··· DATASET CONTENT

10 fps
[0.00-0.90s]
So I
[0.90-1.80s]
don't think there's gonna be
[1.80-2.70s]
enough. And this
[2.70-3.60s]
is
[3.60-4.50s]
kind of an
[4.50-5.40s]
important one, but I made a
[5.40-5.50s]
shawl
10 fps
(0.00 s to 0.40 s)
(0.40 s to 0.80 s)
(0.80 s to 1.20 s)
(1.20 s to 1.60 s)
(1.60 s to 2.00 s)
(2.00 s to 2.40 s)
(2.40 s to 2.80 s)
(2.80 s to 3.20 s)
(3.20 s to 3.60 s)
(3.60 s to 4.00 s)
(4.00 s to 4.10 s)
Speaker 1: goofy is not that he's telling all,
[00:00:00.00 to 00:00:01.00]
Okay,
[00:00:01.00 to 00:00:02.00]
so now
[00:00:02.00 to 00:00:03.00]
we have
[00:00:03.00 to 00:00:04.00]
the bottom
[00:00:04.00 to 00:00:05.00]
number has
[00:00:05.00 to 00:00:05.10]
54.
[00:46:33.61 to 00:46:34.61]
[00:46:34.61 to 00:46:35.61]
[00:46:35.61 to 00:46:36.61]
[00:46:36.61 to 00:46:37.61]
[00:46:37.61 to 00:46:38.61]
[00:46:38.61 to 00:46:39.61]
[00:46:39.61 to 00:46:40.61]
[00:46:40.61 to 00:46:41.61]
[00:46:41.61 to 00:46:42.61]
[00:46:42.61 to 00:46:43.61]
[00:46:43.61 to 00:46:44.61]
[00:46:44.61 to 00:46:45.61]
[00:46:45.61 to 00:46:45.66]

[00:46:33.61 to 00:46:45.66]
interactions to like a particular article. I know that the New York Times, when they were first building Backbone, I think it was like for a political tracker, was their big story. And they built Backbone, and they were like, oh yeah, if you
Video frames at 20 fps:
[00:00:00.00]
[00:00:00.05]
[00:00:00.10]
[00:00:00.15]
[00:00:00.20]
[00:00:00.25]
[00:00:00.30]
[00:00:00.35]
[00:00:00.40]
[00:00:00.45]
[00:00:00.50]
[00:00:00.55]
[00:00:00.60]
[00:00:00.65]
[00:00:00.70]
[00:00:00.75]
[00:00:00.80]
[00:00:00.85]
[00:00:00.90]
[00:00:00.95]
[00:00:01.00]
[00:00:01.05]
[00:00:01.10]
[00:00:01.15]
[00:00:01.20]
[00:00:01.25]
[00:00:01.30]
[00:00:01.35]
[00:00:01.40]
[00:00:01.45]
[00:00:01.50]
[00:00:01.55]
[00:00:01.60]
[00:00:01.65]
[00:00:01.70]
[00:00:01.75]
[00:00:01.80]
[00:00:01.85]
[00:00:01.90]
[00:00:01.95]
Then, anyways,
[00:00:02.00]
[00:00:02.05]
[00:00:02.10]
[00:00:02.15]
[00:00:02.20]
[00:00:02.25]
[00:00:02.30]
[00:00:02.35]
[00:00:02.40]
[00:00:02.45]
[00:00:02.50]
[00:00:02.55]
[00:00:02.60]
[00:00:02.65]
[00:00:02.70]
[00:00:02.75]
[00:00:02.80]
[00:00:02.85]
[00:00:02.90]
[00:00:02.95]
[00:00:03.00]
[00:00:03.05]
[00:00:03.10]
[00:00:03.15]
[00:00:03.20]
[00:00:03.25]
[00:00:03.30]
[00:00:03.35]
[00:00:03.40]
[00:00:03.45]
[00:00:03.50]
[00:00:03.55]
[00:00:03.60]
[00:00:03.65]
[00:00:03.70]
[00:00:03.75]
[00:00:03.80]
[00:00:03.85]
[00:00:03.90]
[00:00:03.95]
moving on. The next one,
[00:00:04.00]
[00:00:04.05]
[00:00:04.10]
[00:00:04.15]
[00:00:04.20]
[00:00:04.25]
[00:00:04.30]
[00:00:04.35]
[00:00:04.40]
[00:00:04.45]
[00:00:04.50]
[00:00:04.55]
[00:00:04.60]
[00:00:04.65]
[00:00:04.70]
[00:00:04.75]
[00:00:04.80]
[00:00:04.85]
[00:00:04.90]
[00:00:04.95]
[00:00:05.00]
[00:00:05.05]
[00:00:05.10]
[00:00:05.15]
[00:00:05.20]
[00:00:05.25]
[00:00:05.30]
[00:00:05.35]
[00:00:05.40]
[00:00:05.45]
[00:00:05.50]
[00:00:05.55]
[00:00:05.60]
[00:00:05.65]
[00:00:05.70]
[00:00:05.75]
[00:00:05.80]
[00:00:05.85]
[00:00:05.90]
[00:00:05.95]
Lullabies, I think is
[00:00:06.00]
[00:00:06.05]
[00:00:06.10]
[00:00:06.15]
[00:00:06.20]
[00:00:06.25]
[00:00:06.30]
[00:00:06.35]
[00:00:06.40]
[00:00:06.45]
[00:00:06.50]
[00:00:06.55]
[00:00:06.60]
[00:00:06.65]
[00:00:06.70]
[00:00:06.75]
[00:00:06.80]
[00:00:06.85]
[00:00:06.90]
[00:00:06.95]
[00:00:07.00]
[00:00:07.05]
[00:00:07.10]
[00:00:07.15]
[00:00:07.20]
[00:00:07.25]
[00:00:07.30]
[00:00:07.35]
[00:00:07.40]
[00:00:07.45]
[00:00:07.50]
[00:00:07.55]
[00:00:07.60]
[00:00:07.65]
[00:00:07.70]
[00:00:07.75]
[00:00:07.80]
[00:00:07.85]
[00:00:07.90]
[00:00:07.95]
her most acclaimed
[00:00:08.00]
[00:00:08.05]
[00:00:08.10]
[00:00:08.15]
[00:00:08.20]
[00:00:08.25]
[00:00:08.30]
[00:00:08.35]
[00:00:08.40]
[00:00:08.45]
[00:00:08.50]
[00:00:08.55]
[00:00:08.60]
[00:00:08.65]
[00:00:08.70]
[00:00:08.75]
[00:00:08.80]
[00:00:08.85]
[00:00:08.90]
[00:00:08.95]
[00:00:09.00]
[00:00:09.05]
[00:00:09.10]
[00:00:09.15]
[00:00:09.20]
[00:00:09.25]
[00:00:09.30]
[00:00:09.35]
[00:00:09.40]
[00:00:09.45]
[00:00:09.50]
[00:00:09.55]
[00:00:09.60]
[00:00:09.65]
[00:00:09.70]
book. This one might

······

ACTIVITY
Take the lines from the one containing "[00:00:06.20]" through the final line of the entries above, and set them down exactly, with nothing added.

EXPECTED ANSWER
[00:00:06.20]
[00:00:06.25]
[00:00:06.30]
[00:00:06.35]
[00:00:06.40]
[00:00:06.45]
[00:00:06.50]
[00:00:06.55]
[00:00:06.60]
[00:00:06.65]
[00:00:06.70]
[00:00:06.75]
[00:00:06.80]
[00:00:06.85]
[00:00:06.90]
[00:00:06.95]
[00:00:07.00]
[00:00:07.05]
[00:00:07.10]
[00:00:07.15]
[00:00:07.20]
[00:00:07.25]
[00:00:07.30]
[00:00:07.35]
[00:00:07.40]
[00:00:07.45]
[00:00:07.50]
[00:00:07.55]
[00:00:07.60]
[00:00:07.65]
[00:00:07.70]
[00:00:07.75]
[00:00:07.80]
[00:00:07.85]
[00:00:07.90]
[00:00:07.95]
her most acclaimed
[00:00:08.00]
[00:00:08.05]
[00:00:08.10]
[00:00:08.15]
[00:00:08.20]
[00:00:08.25]
[00:00:08.30]
[00:00:08.35]
[00:00:08.40]
[00:00:08.45]
[00:00:08.50]
[00:00:08.55]
[00:00:08.60]
[00:00:08.65]
[00:00:08.70]
[00:00:08.75]
[00:00:08.80]
[00:00:08.85]
[00:00:08.90]
[00:00:08.95]
[00:00:09.00]
[00:00:09.05]
[00:00:09.10]
[00:00:09.15]
[00:00:09.20]
[00:00:09.25]
[00:00:09.30]
[00:00:09.35]
[00:00:09.40]
[00:00:09.45]
[00:00:09.50]
[00:00:09.55]
[00:00:09.60]
[00:00:09.65]
[00:00:09.70]
book. This one might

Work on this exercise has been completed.